**What the task asks:**
Pictures must be dropped from the copy of the entries below; all else is returned exactly.

(Dataset entries)
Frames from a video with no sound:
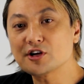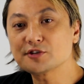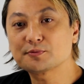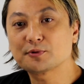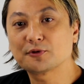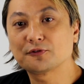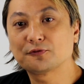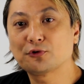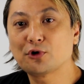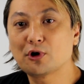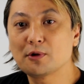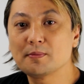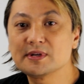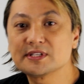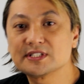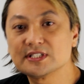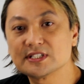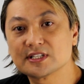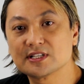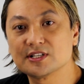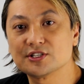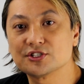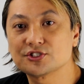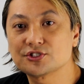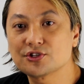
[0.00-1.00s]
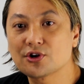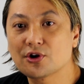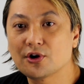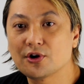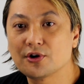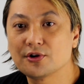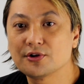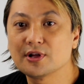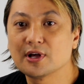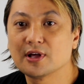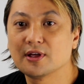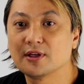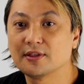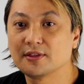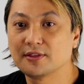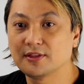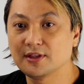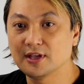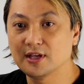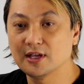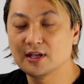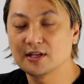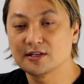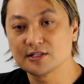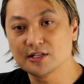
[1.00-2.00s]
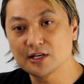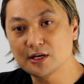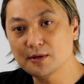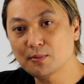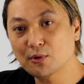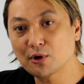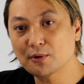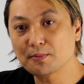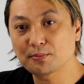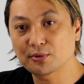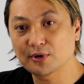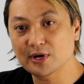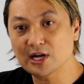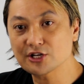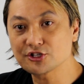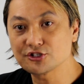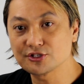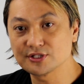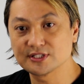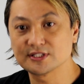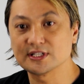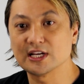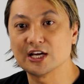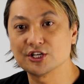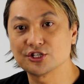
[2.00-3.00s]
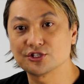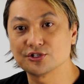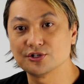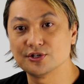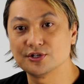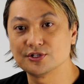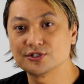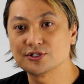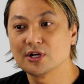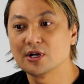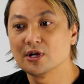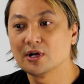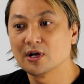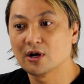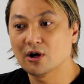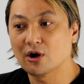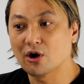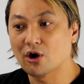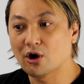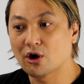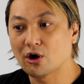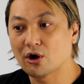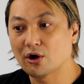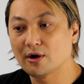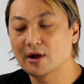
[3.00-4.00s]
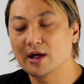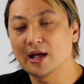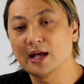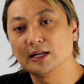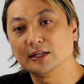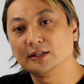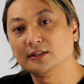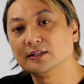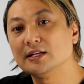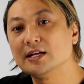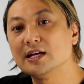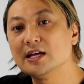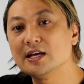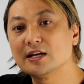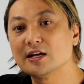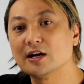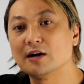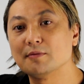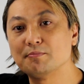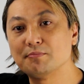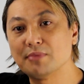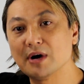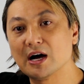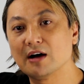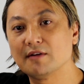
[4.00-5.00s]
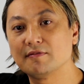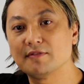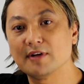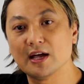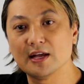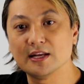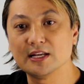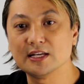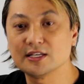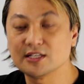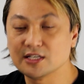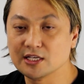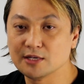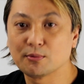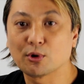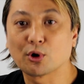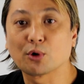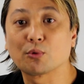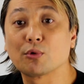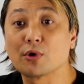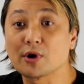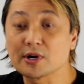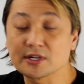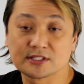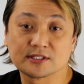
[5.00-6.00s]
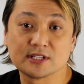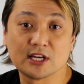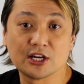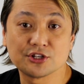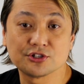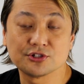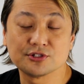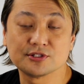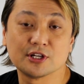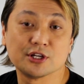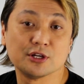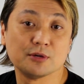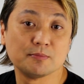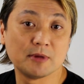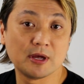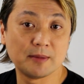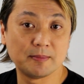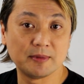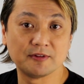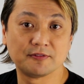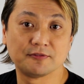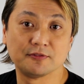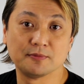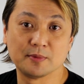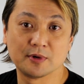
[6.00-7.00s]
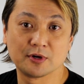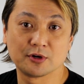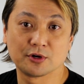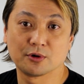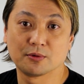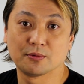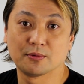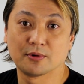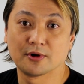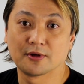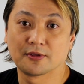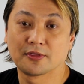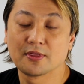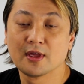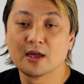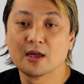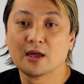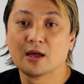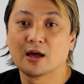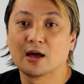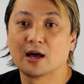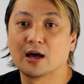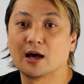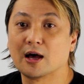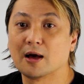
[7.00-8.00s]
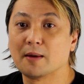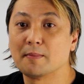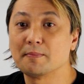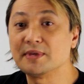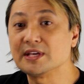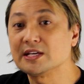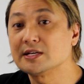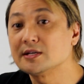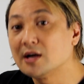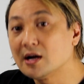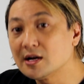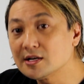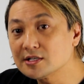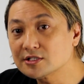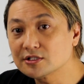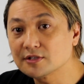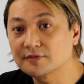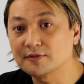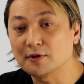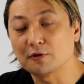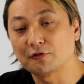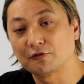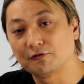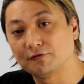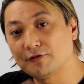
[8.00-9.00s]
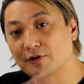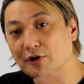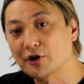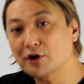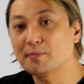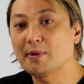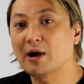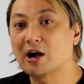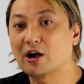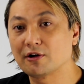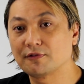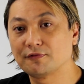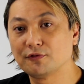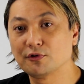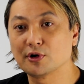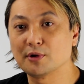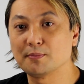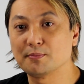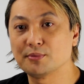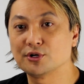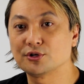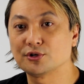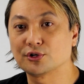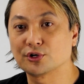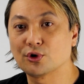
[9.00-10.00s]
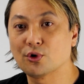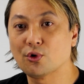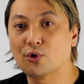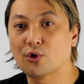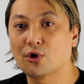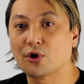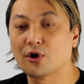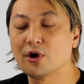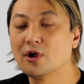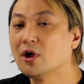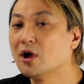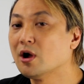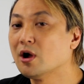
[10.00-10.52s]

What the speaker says: as performance is concerned, the keyboard production stations are a league above any keyboard workstations that you may be familiar with. Because of the very powerful computer core,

**Solution for this task:**
Frames from a video with no sound:
[0.00-1.00s]
[1.00-2.00s]
[2.00-3.00s]
[3.00-4.00s]
[4.00-5.00s]
[5.00-6.00s]
[6.00-7.00s]
[7.00-8.00s]
[8.00-9.00s]
[9.00-10.00s]
[10.00-10.52s]

What the speaker says: as performance is concerned, the keyboard production stations are a league above any keyboard workstations that you may be familiar with. Because of the very powerful computer core,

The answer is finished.